Oil saturation map just before surfactant–polymer slug injection

Fig. 11
figure 11

Oil saturation map at the end of simulation in case of surfactant–polymer flooding

Figure 12 shows the water cut and cumulative oil versus time. The effects of surfactant and polymer concentration on the additional oil recovery and how it reduces water cut. With the introduction of water flooding in the sand pack, water cut increases progressively and resulting in decrease oil cut. By 18th minute, water cut has reached 95 %. At this point, surfactant–polymer slug has been introduced. Figure 12 shows that there is a decrease in water cut and increased oil cut with time. Also, cumulative oil recovery increases sharply.

Fig. 12
figure 12

Plot of water cut and cumulative oil with time in case of surfactant–polymer flooding

A second plot of water cut and cumulative oil versus pore volume injected reflects the similar aspect (Fig. 13).

Fig. 13
figure 13

Plot of water cut and cumulative oil with pore volumes injected in case of surfactant–polymer flooding

According to Fig. 12, total oil recovered at the end of water flooding is 24 ml. After SP flooding, total oil recovered is 49 ml (after injecting same amount of chase water as in case of surfactant flooding). Thus, the additional recovery using SP flooding is (49 − 24)/102 = 24 %. The experimental value shows additional recovery to be 23.45 %. A comparison of oil recovery by surfactant and surfactant–polymer flooding in cases of experiment and simulation has been given in Table 3.

Table 3 Results of oil recovery of surfactant and surfactant–polymer flooding in experiment and simulation

Conclusions

By utilizing the surfactant and polymer-related simulation capabilities which are currently available in the simulation software, CMG STARS, two sets of experimental data have been modeled and matched using physically realistic input parameters.
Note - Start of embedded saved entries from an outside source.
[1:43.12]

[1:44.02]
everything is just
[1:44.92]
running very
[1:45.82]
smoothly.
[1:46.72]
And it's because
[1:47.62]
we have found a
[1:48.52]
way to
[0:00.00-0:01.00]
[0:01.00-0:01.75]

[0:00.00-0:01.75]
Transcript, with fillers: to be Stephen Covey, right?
The first experiment consisted of a surfactant injection which was carried out after water flooding in a sand pack. According to surfactant flooding simulation, the additional recovery after water flooding was found to be 17.65 % which is comparable with the experimental results.
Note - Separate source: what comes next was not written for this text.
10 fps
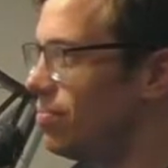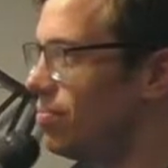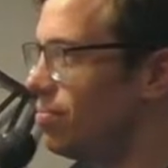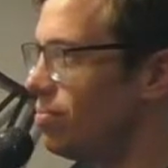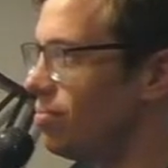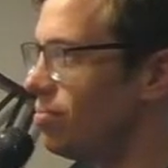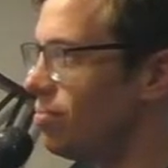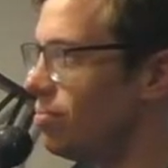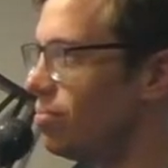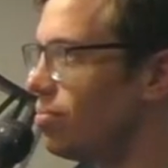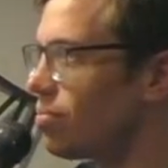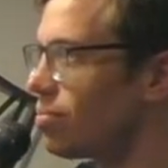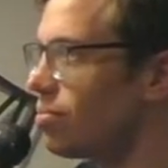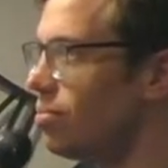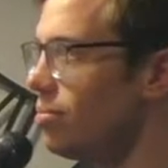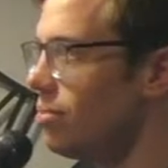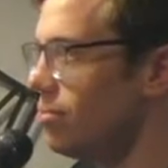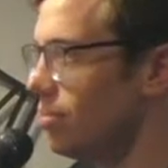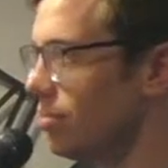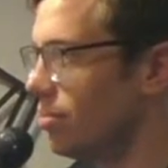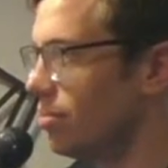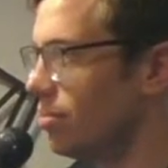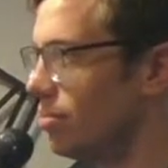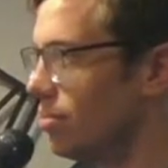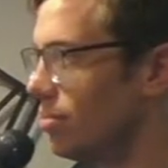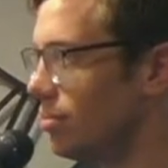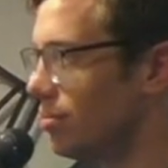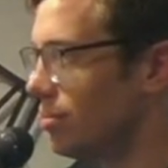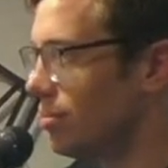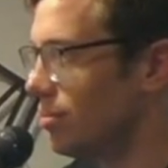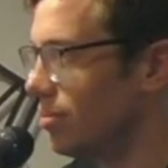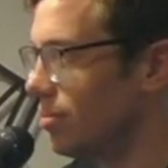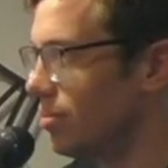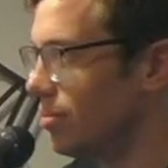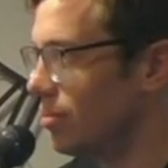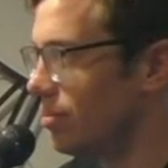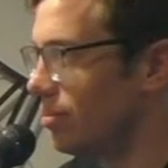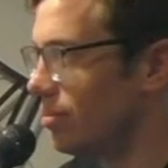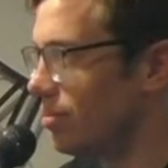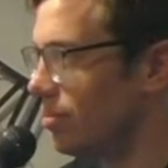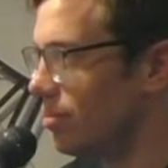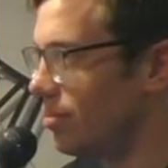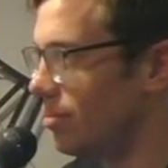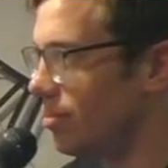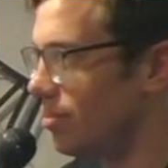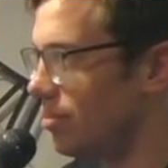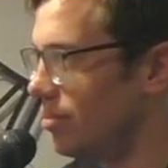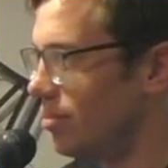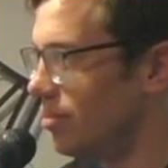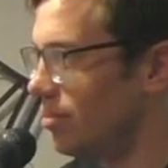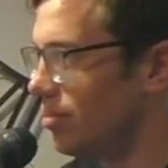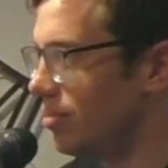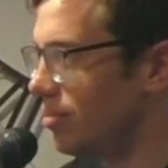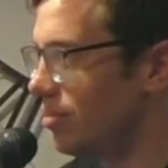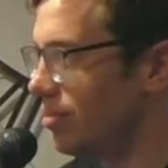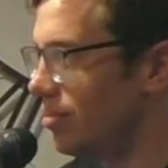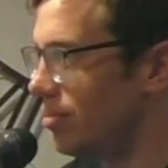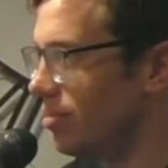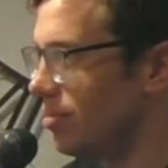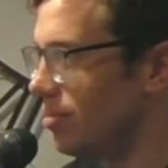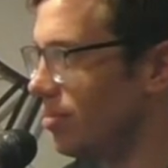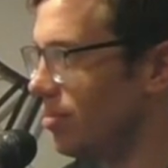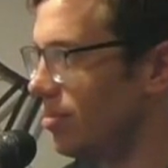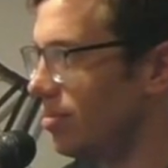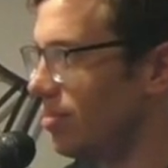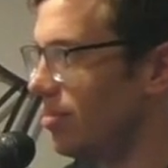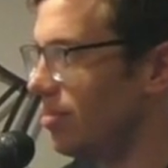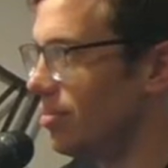No words are spoken by the person on screen.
The second experiment was conducted on a different sand pack. It consisted of surfactant polymer flooding. According to chemical flooding simulation, the additional recovery after water flooding was found to be 24 %.

The plot of time versus water cut in both situations shows a decrease in water cut whenever surfactant flooding or SP flooding was introduced, thus reflecting inverse relationship between water cut and surfactant or SP flooding.

Also, it was observed that the additional oil recovery in case of surfactant–polymer flooding was greater than when only surfactant was used. This is because of the synergistic contribution of IFT reduction using surfactant and mobility ratio reduction by polymer, thus improving the overall sweep efficiency by a better margin in comparison with surfactant flooding where only IFT reduction is available.

Use of very small quantity of surfactant reduces the surface tension of displacing fluid (water) significantly, which in turn increases the recovery by forming an oil bank. On the other hand, use of polymer increases sweep efficiency by decreasing the mobility ratio.